Main class in kll.py
$ python kll.py -h
usage: kll.py [-h] [-k K] [-t {string,int,float}]
optional arguments:
-h, --help show this help message and exit
-k K controls the number of elements in the sketch which is
at most 3k+log2(n). n is the length of the stream.
-t {string,int,float}
defines the type of stream items, default="string"
For convenience, the class StreamMaker is also included.
$ python streamMaker.py -h
usage: streamMaker.py [-h] [-n N] [-o {sorted,zoomin,zoomout,sqrt,random}]
optional arguments:
-h, --help show this help message and exit
-n N the number of generated elements
-o {sorted,zoomin,zoomout,sqrt,random}
the order of the streamed integers.
Try the following:
python streamMaker.py -n 1000 -o zoomin | python kll.py -k 32 -t int
Or, if you want to save the files and look at the input-output do this:
python streamMaker.py -n 1000 -o zoomin > numbers.txt
cat numbers.txt | python kll.py -k 32 -t int > cdf.csv
You should get an approximate CDF of the input stream. The file cdf.csv should look something like this:
0.016000 7
0.032000 23
0.048000 39
0.064000 55
0.080000 72
.
.
.
0.936000 923
0.952000 940
0.968000 956
0.984000 973
1.000000 989
You can also try something (admittedly odd) like this:
man grep | python kll.py
This will give approximate quantiles of the lines in the grep man page where the order of lines is lexicographic.

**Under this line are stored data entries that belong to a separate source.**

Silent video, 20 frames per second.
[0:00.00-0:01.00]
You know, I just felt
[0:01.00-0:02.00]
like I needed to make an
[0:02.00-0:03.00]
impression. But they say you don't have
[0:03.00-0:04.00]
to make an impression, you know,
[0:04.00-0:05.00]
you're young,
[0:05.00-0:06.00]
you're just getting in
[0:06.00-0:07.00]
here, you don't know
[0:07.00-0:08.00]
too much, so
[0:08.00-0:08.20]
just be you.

This requires having gnuplot installed. On macs you can install like this:
brew install gnuplot
Assume you created a cdf.csv file like this:
python streamMaker.py -n 1000 -o random > numbers.txt
cat numbers.txt | python kll.py -k 32 -t int > cdf.csv
You can than plot the approximate quantiles the sketch holds. A single dot is plotted for each item stored by the sketch.

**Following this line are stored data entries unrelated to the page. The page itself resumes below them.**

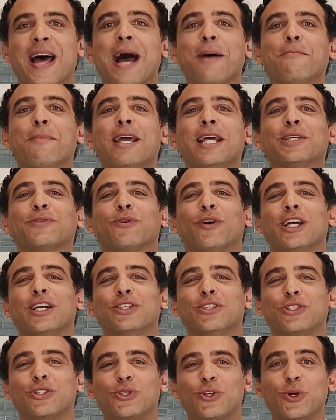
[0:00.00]
That makes for
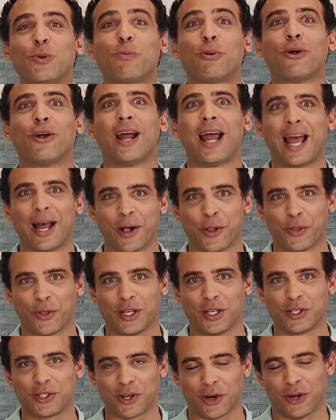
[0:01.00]
a super
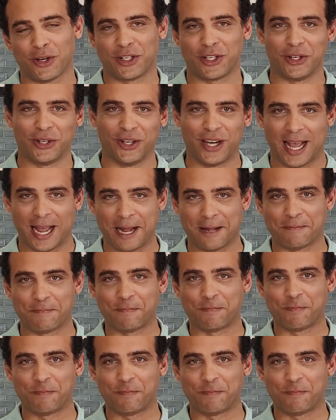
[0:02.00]
healthy start to your day.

cat cdf.csv | gnuplot plot.gp > plot.eps; open plot.eps
You can then increase k and see that the plot aligns better along a straight diagonal line. Since the streams created by the stream maker are consecutive numbers 1,...,n a straight diagonal is the optimal result.

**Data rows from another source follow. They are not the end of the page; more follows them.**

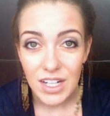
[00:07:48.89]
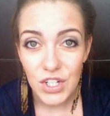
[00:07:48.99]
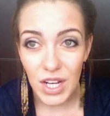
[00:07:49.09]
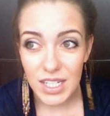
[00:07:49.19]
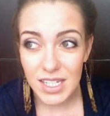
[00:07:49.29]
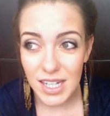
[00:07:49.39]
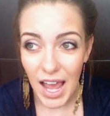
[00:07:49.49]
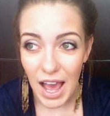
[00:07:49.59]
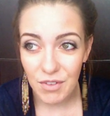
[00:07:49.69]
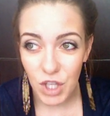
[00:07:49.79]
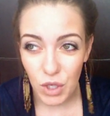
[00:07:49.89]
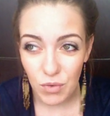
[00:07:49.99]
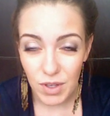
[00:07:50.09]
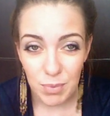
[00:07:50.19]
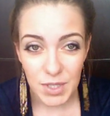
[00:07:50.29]
just to have a
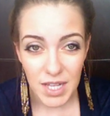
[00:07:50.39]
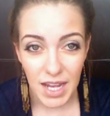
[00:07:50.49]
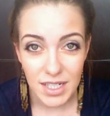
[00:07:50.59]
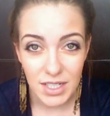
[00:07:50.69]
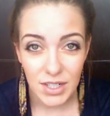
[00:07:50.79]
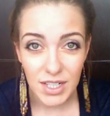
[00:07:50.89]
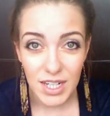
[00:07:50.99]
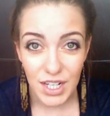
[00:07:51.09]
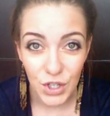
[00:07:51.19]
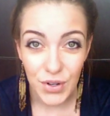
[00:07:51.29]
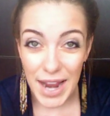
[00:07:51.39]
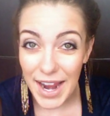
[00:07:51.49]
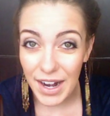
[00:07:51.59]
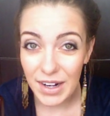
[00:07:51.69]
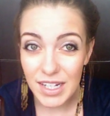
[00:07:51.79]
UV protector in your
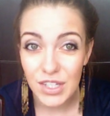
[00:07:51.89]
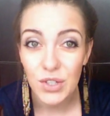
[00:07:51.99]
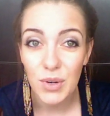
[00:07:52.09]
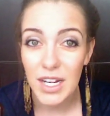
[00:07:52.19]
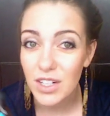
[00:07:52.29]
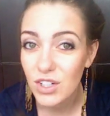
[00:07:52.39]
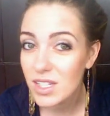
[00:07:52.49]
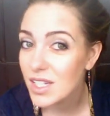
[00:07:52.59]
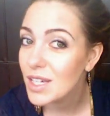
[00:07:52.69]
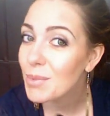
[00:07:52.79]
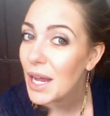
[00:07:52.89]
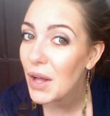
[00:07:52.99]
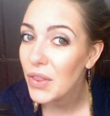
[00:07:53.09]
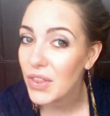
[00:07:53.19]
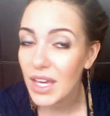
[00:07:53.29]
hair is great, just to keep it
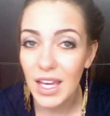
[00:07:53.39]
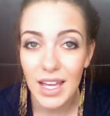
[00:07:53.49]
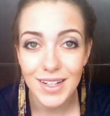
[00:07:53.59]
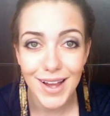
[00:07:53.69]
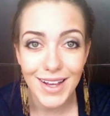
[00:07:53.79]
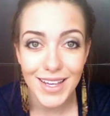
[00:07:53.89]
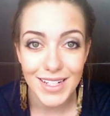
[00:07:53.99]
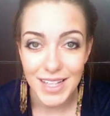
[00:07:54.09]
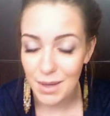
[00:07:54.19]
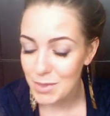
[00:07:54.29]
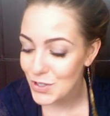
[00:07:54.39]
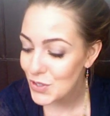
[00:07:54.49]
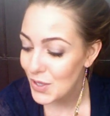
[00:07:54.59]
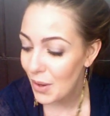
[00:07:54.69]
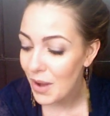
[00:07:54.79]
healthy and not get damaged.
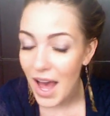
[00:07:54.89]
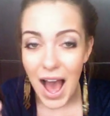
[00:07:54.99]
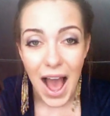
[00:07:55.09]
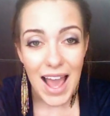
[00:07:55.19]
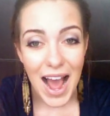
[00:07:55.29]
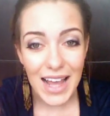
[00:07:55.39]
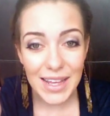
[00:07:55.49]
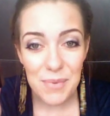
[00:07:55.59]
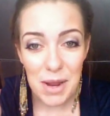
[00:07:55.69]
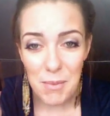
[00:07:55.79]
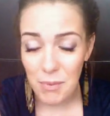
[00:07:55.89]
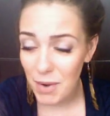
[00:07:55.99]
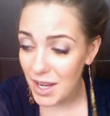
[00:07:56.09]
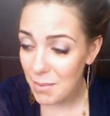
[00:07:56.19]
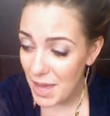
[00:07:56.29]
So I highly
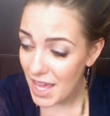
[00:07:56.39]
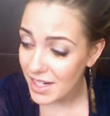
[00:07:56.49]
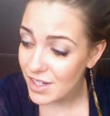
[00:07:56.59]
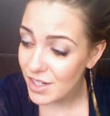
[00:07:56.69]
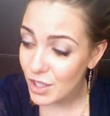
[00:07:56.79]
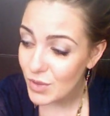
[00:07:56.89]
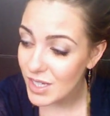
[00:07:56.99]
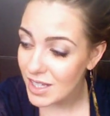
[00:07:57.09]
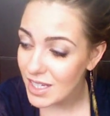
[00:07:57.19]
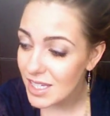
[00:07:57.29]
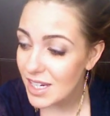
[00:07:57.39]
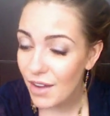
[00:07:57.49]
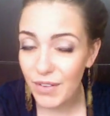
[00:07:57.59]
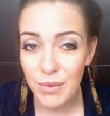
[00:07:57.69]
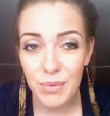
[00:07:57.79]
recommend using this
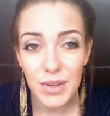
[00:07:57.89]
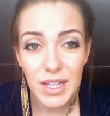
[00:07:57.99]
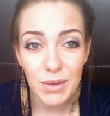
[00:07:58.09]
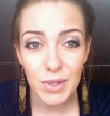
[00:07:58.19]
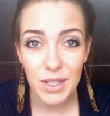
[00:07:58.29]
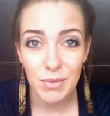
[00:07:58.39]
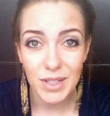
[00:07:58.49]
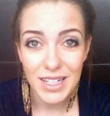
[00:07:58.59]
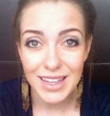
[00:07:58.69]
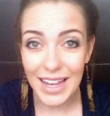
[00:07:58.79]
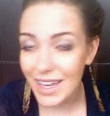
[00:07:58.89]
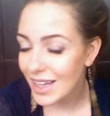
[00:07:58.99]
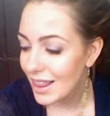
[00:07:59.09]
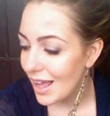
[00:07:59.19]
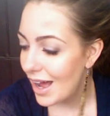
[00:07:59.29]
stuff. I really, really, really like
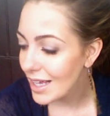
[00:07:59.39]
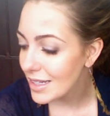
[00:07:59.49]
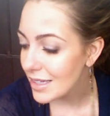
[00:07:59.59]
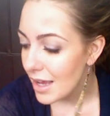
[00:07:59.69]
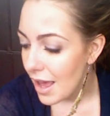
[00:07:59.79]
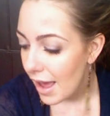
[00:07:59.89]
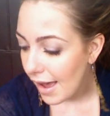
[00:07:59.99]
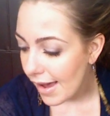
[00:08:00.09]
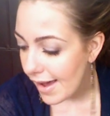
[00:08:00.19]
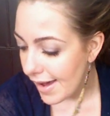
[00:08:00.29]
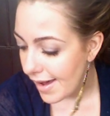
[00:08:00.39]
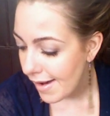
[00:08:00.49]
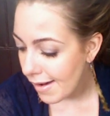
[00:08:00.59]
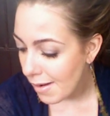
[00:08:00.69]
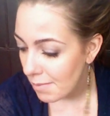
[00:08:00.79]
it a lot.
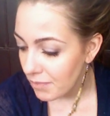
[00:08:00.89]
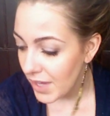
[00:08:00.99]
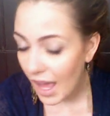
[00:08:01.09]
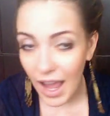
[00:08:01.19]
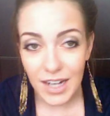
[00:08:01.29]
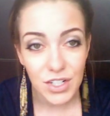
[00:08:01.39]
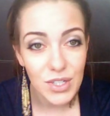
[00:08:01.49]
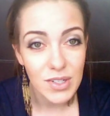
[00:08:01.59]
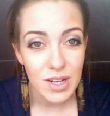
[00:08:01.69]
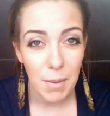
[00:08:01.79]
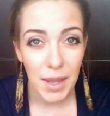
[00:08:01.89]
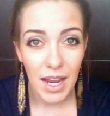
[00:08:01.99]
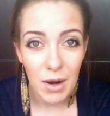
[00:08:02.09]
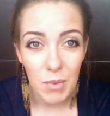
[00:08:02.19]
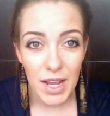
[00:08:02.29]
Yeah, I just use it on my
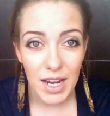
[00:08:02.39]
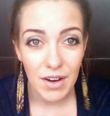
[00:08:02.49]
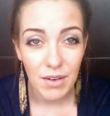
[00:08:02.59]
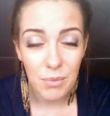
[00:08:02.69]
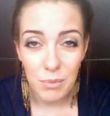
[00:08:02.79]
hair wet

cat numbers.txt | python kll.py -k 16 -t int | gnuplot plot.gp > plot16.eps; open plot16.eps
cat numbers.txt | python kll.py -k 32 -t int | gnuplot plot.gp > plot32.eps; open plot32.eps
cat numbers.txt | python kll.py -k 64 -t int | gnuplot plot.gp > plot64.eps; open plot64.eps
Keep in mind that larger values of k also increase the size of the sketch.